Cell fusion promotion activities of HeV G mutants. The alanine substitution mutants of HeV G were tested for the ability to promote cell fusion when coexpressed with HeV F using a quantitative reporter gene cell fusion assay. (A) The data shown are the average percentage of WT fusion levels measured for each mutant calculated from two or three separate experiments, using 293T cells as the target population. The bars represent the range from multiple experiments. (B) Aliquots of each effector cell population coexpressing HeV F, along with the various mutants or WT G, were subjected to flow cytometric analysis using a FITC-conjugated antibody specific for the myc epitope tag on G. The relative expression levels of the various mutants compared to WT G were then used to normalize the β-Gal readings from this reporter gene assay. The data are presented as the predicted percentage of WT activity each mutant would demonstrate if the mutant were expressed on the surfaces of cells to the same extent as the WT. Each mutant effector population was tested for cell surface expression and fusion with several target cell lines on at least two separate occasions; a representative experiment with 293T target cells is shown.

FIG. 5.

Interaction of HeV G substitution mutants with HeV F. (A) HeV G substitution mutants were coexpressed with HeV F in HeLa-USU cells.

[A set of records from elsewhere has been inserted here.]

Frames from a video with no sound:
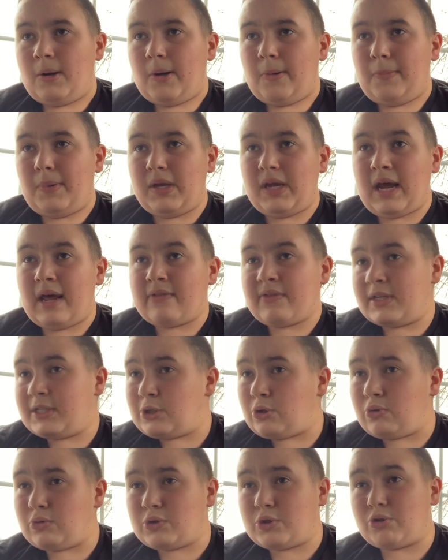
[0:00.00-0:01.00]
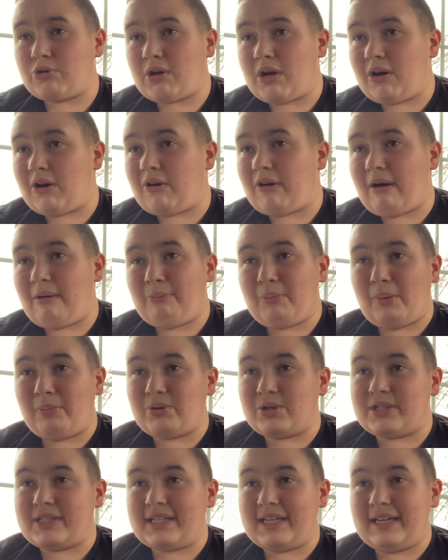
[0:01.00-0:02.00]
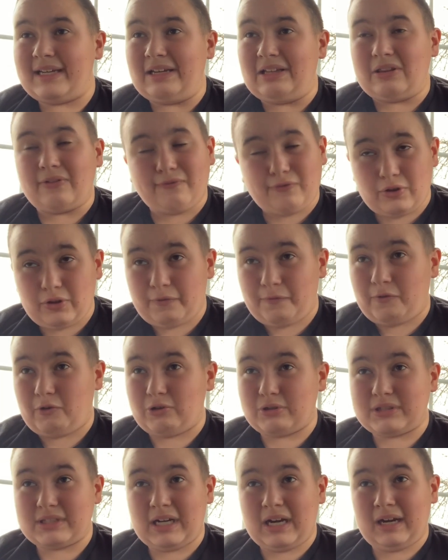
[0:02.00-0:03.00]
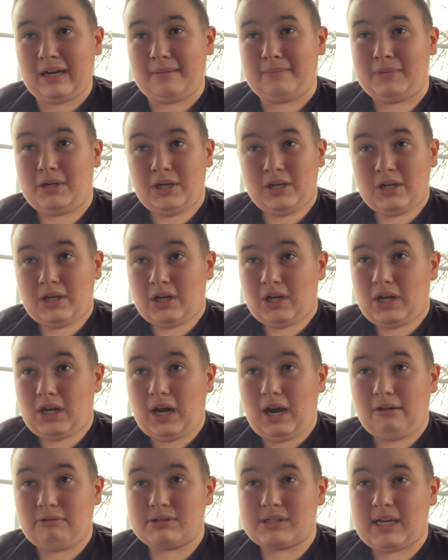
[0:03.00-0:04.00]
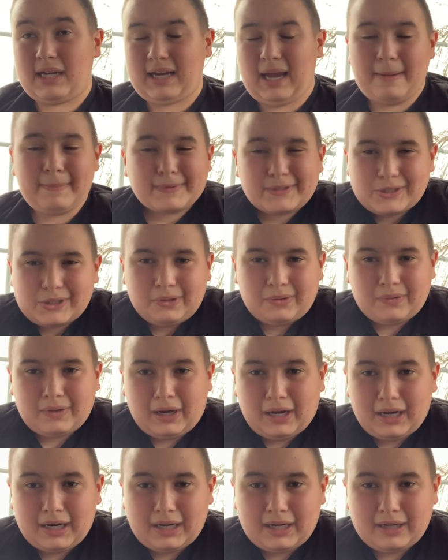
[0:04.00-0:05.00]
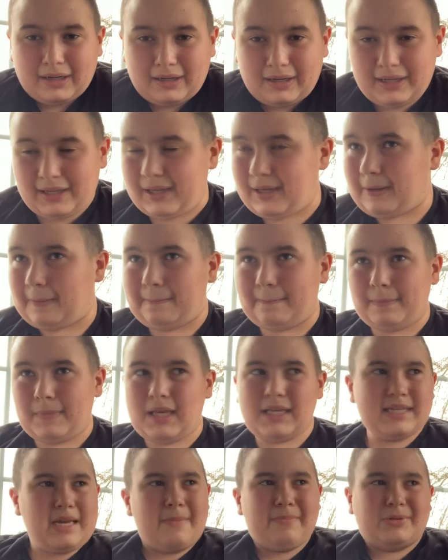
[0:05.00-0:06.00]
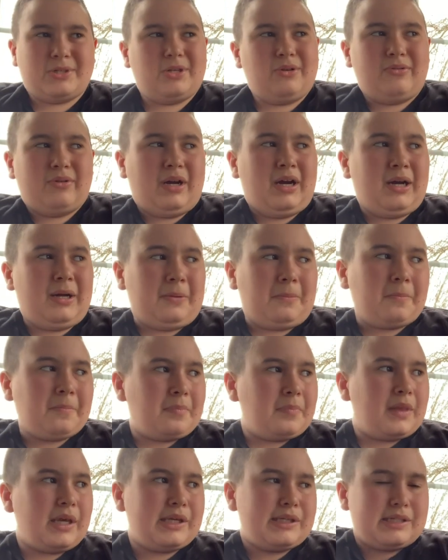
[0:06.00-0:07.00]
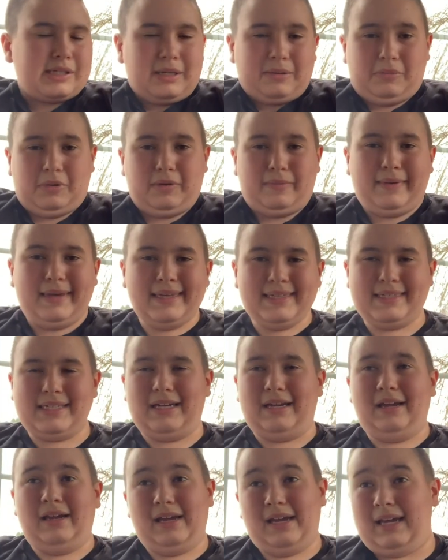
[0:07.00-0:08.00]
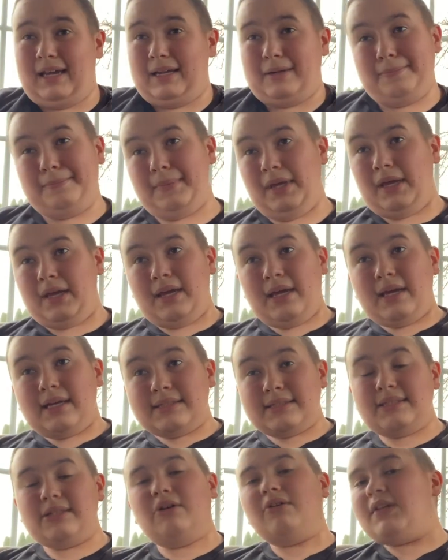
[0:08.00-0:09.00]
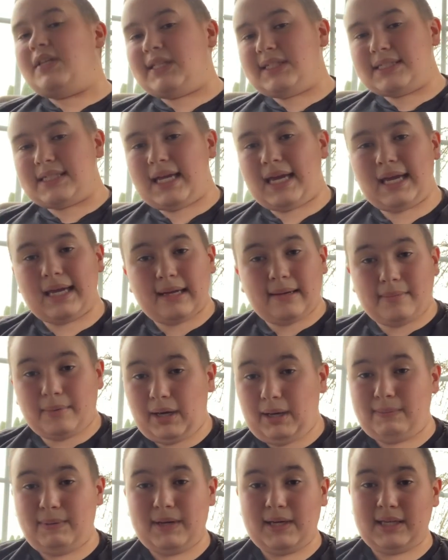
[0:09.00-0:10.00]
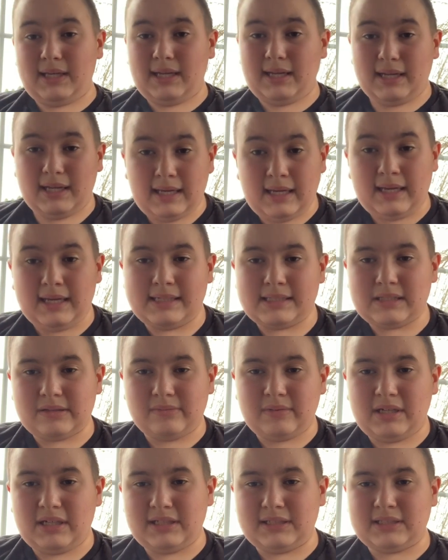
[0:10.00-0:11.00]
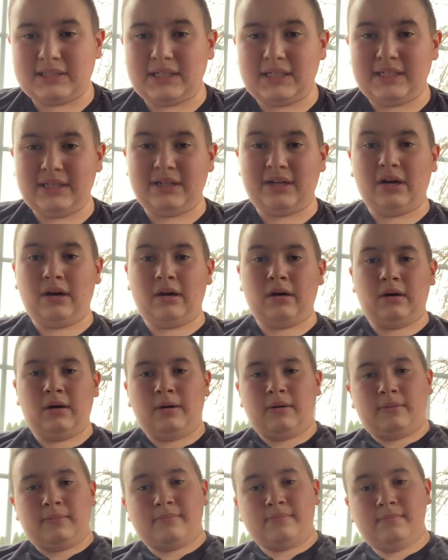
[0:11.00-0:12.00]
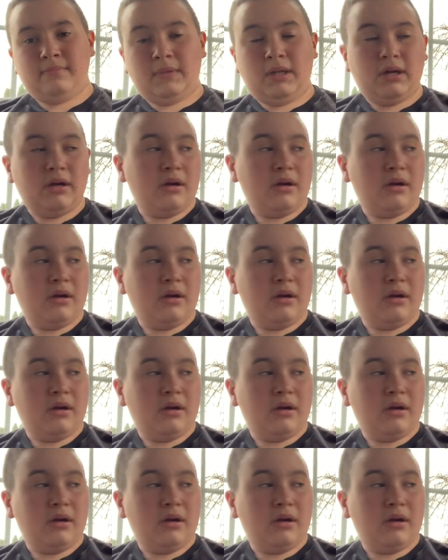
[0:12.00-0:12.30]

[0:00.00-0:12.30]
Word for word: but yeah, this whole trailer, I remember seeing it for the first time. I was like, episode 9, like, it's episode 9. It's going to be amazing. And still to this day, in my opinion, it is amazing. Um,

Lysates were immunoprecipitated (IP) with rabbit polyclonal F-specific antiserum and then blotted with mouse polyclonal G-specific antiserum as a test for the abilities of the various G mutants to interact and coprecipitate with HeV F (top row) or immunoprecipitated with rabbit polyclonal G-specific antiserum and then probed with mouse polyclonal G-specific antiserum as a control for the relative expression level of each mutant (bottom row). HeV F (F control) and WT HeV G (G control) were also expressed singly in the absence of the partner glycoprotein and subjected to the same immunoprecipitation and blotting conditions to illustrate the specificity of the coprecipitation interaction. (B) The relative F-binding ability of each HeV G mutant is shown in comparison to that of WT HeV G. The results were calculated using values obtained from densitometric measurements of autorad bands in comparison to the values obtained for WT HeV G.